O Ministério Público de Roma abriu uma investigação por sequestro de pessoas após a apresentação de três queixas na sequência da interceção, na semana passada, de embarcações da “Flotilha para Gaza” por forças israelitas.

Roma abre investigação por sequestro após interceção de flotilha por Israel

O alegado crime de sequestro de pessoas diz respeito ao espanhol Saïf Abu Keshek e ao brasileiro Thiago Ávila, atualmente detidos em Israel e que, no momento em que foram detidos em águas internacionais, ao largo de Creta (Grécia), se encontravam numa embarcação com pavilhão italiano, afirma a imprensa italiana, citando fontes próximas do processo.

Cerca de 175 ativistas de várias nacionalidades foram detidos na última quinta-feira em 20 embarcações desta nova frota que, segundo os seus organizadores, tinha como objetivo quebrar o bloqueio israelita do território palestiniano, onde o acesso à ajuda humanitária continua fortemente restringido.

A 01 de maio, as autoridades israelitas anunciaram que os ativistas detidos já se encontravam na Grécia com exceção de dois, Saïf Abu Keshek e Thiago Ávila, levados para Israel para interrogatório, o primeiro por “suspeita de pertencer a uma organização terrorista”, o segundo por “suspeita de atividades ilegais”, sem especificarem as acusações.

A detenção, conduzida “pacificamente” segundo Israel, ocorreu a centenas de quilómetros de Gaza, em águas internacionais ao largo de Creta, muito mais longe da costa israelita do que as anteriores interceções de frotas, tendo vários países denunciado o que classificam como uma operação “ilegal”.

Esta foi a segunda tentativa da frota “Global Sumud” de aceder à Faixa de Gaza, depois de, em 2025, na sua primeira viagem, várias centenas de ativistas, incluindo portugueses, terem sido detidos no mar, transferidos para Israel e posteriormente expulsos, o que levou também na ocasião o Ministério Público de Roma a abrir uma investigação.

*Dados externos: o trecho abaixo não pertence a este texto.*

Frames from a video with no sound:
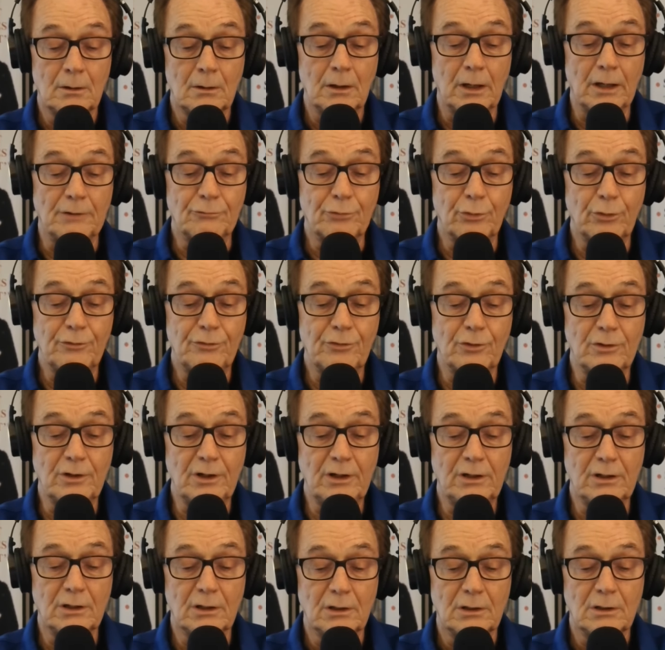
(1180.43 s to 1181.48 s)
At
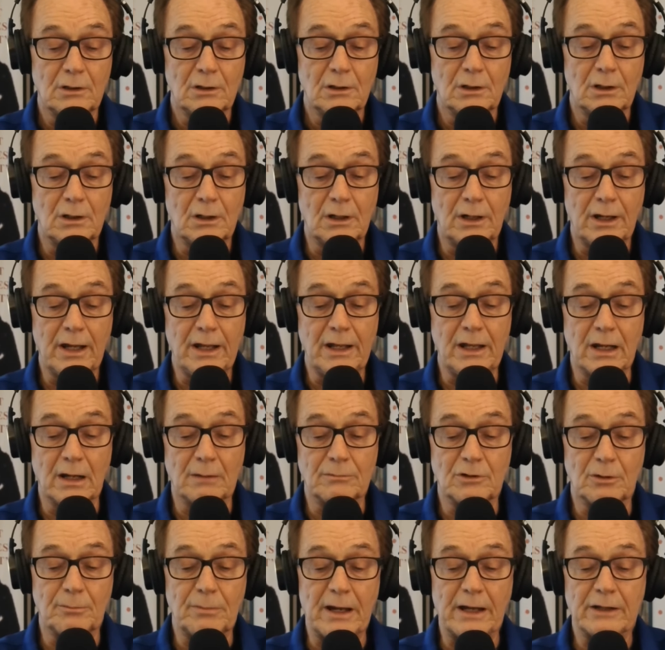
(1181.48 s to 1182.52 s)
3:30
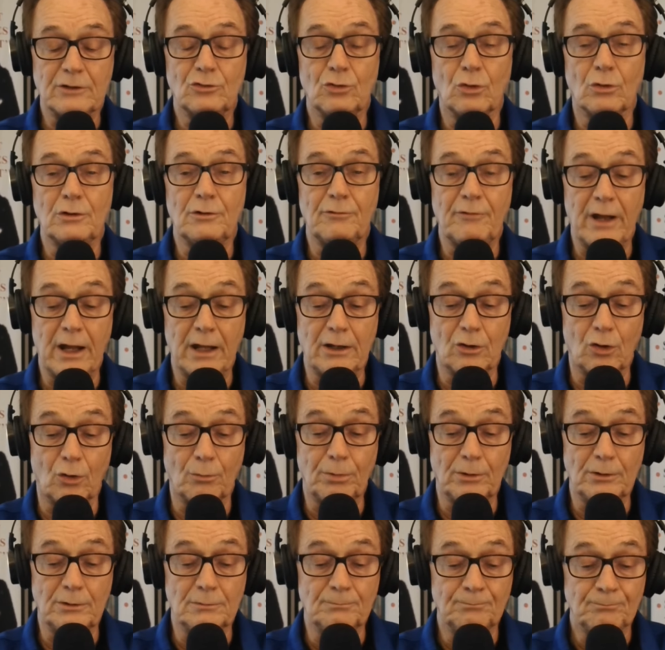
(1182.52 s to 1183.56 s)
a.m., the back door of the van
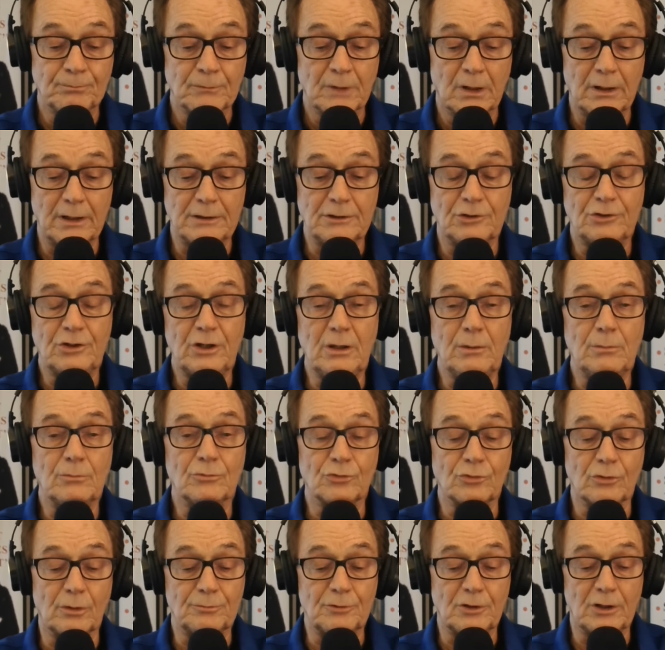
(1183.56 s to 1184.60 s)
opened and the team
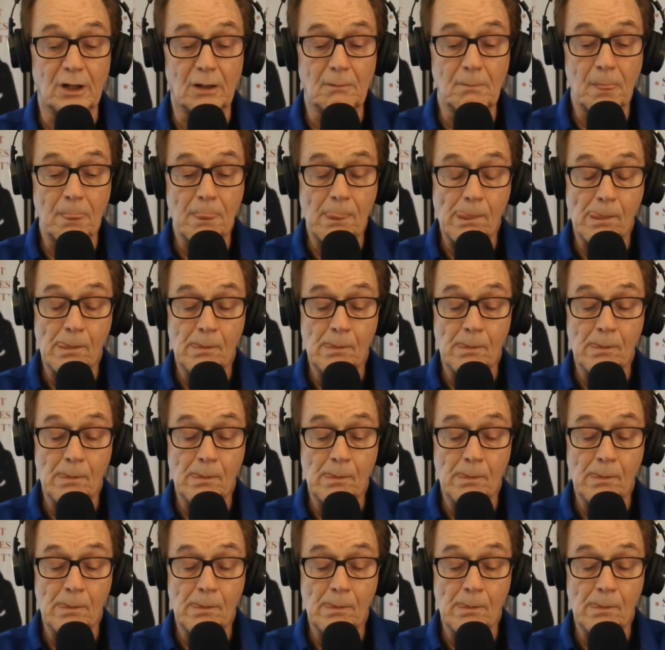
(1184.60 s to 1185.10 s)
slipped out.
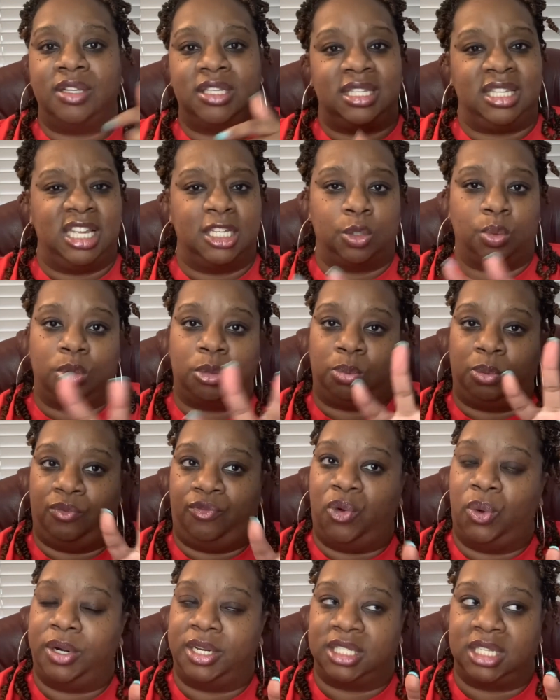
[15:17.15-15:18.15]
This was
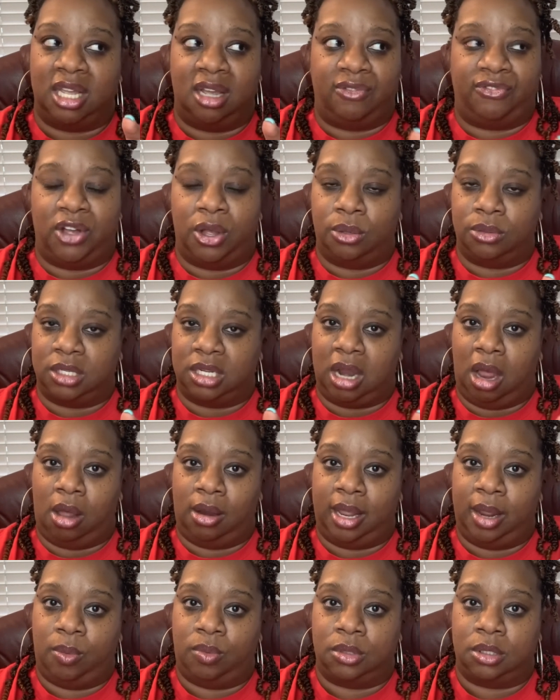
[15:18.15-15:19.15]
before the cell phones and all
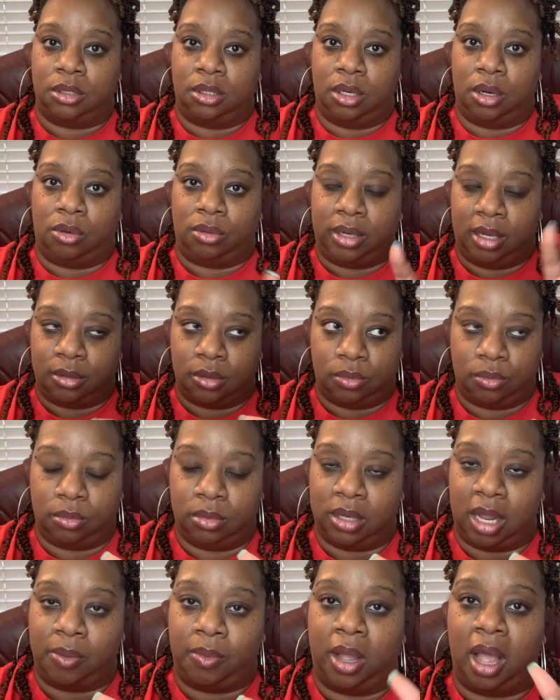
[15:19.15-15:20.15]
that was,
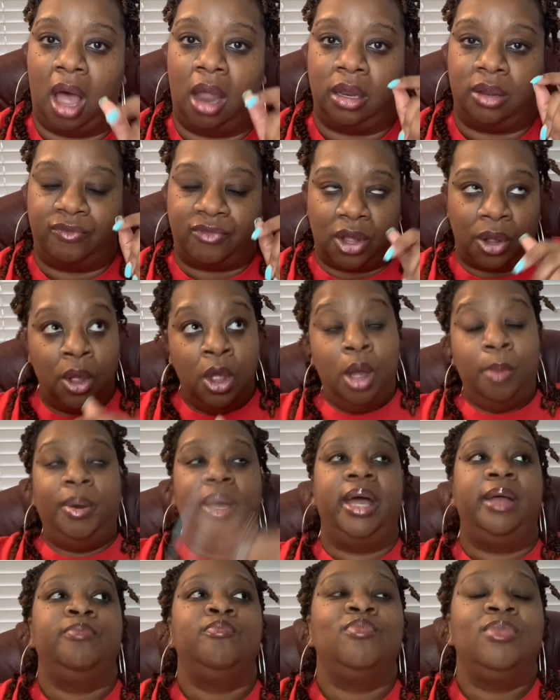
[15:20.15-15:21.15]
they were calling the phone.
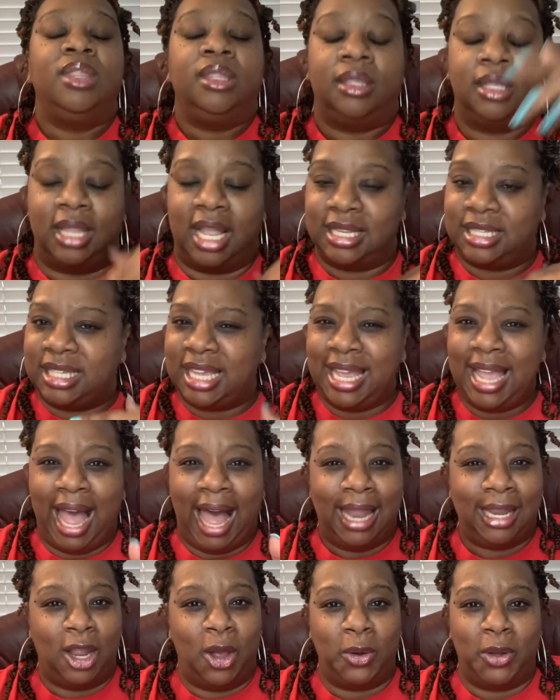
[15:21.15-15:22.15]
But see
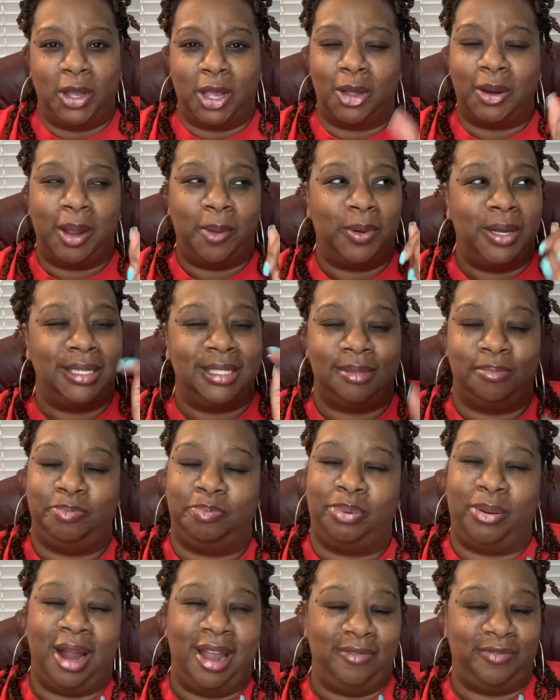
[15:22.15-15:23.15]
how long ago that was?
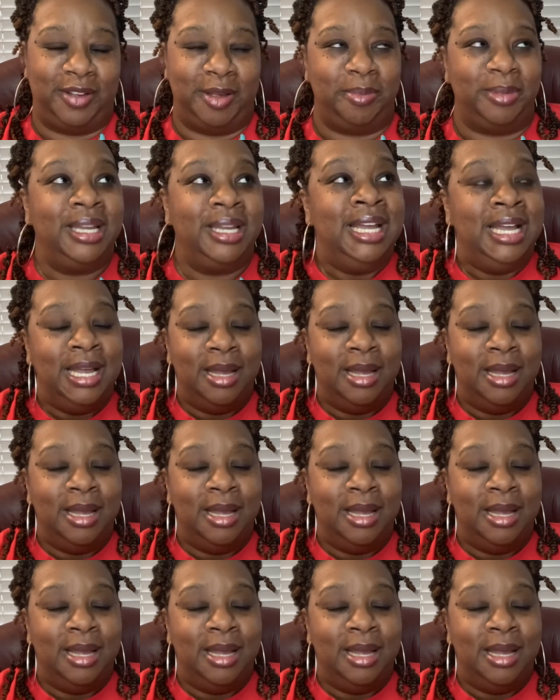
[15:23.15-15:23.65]
Pray for me.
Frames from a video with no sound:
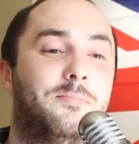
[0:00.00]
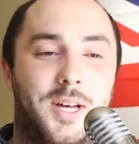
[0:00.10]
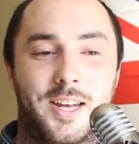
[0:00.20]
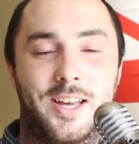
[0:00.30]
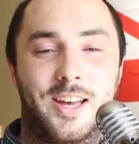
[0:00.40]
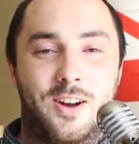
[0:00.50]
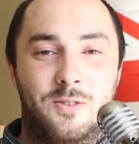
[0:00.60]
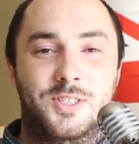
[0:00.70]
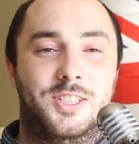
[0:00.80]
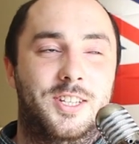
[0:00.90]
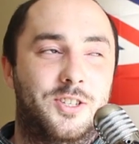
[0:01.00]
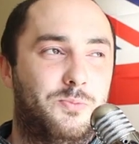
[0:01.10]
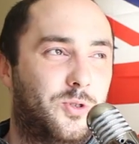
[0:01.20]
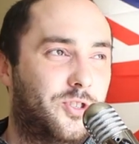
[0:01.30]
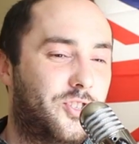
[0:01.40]
But obviously there's
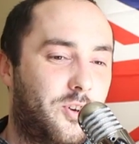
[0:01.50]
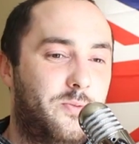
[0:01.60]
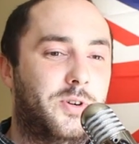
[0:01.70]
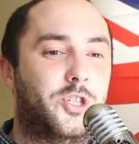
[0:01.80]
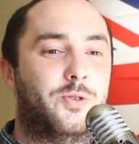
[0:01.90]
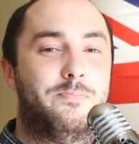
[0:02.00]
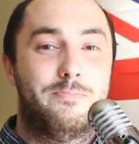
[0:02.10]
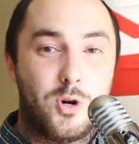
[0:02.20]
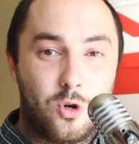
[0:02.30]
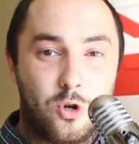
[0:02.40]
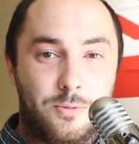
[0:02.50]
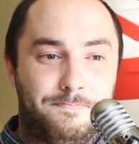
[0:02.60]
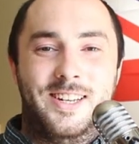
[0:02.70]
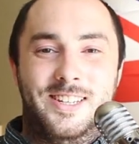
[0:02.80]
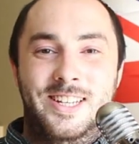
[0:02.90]
more, so much more.
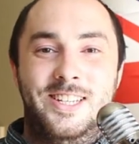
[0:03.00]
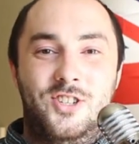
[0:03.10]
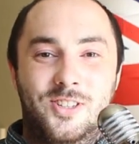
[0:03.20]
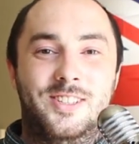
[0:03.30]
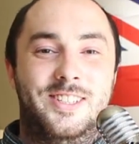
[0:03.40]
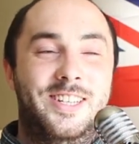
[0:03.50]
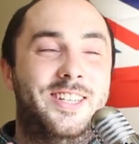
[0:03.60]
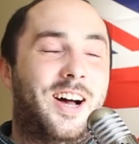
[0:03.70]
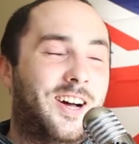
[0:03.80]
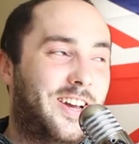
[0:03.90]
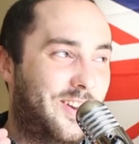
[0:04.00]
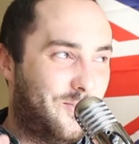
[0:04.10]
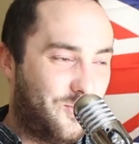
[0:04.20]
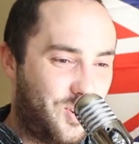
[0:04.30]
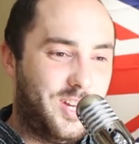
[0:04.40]
Little did I
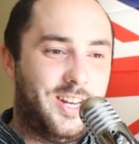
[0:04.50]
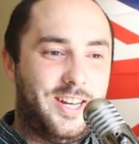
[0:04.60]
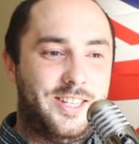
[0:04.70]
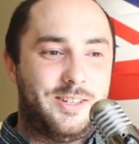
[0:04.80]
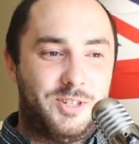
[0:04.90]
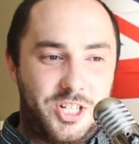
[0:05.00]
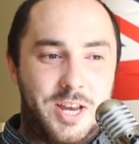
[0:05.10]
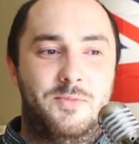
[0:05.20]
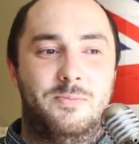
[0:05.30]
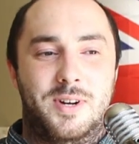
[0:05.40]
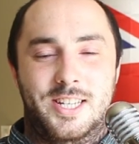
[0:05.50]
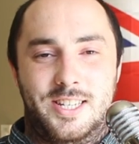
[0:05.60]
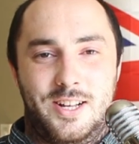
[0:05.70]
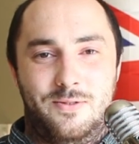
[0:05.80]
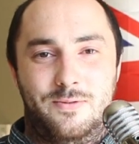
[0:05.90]
realize, I'm ashamed at
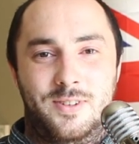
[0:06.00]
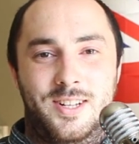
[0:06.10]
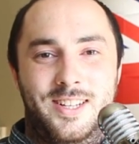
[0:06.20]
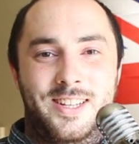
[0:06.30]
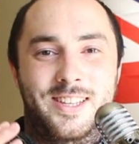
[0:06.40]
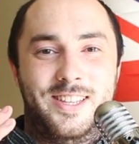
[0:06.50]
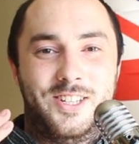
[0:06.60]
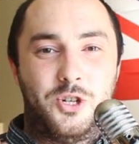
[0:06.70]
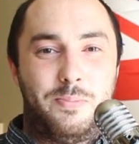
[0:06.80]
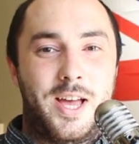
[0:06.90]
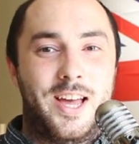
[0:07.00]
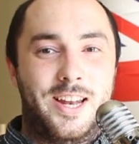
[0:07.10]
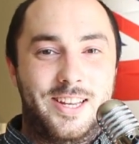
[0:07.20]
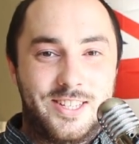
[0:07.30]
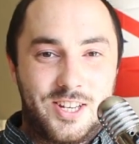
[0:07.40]
myself, that
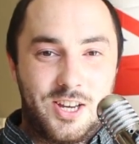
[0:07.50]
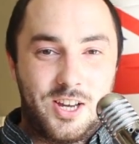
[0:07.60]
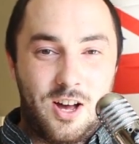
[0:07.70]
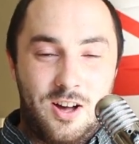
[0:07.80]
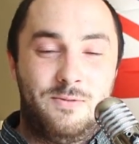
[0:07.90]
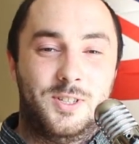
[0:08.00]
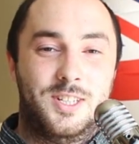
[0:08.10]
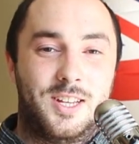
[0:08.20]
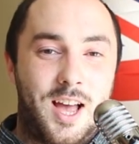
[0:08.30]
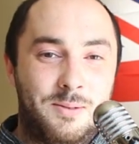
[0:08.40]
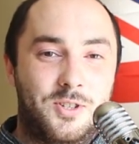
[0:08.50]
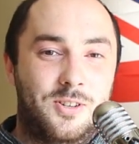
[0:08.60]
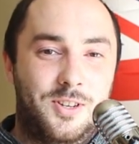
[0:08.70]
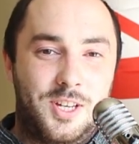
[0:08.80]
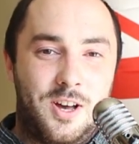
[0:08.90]
Japan is covered,
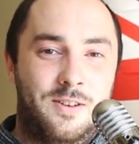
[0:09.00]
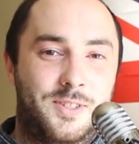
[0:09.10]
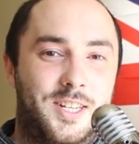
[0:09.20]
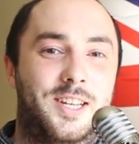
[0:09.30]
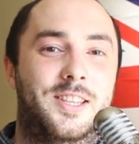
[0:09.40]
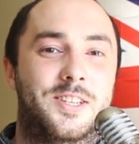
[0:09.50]
absolutely covered in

Imediatamente após a interceção das embarcações da flotilha em águas internacionais, o governo italiano liderado por Giorgia Meloni condenou o sucedido e exigiu “a libertação imediata de todos os italianos detidos ilegalmente”.

Desde o frágil cessar-fogo que entrou em vigor em outubro passado na Faixa de Gaza, o exército israelita controla mais de metade do pequeno território palestiniano costeiro, onde o acesso à ajuda humanitária continua a ser amplamente restringido.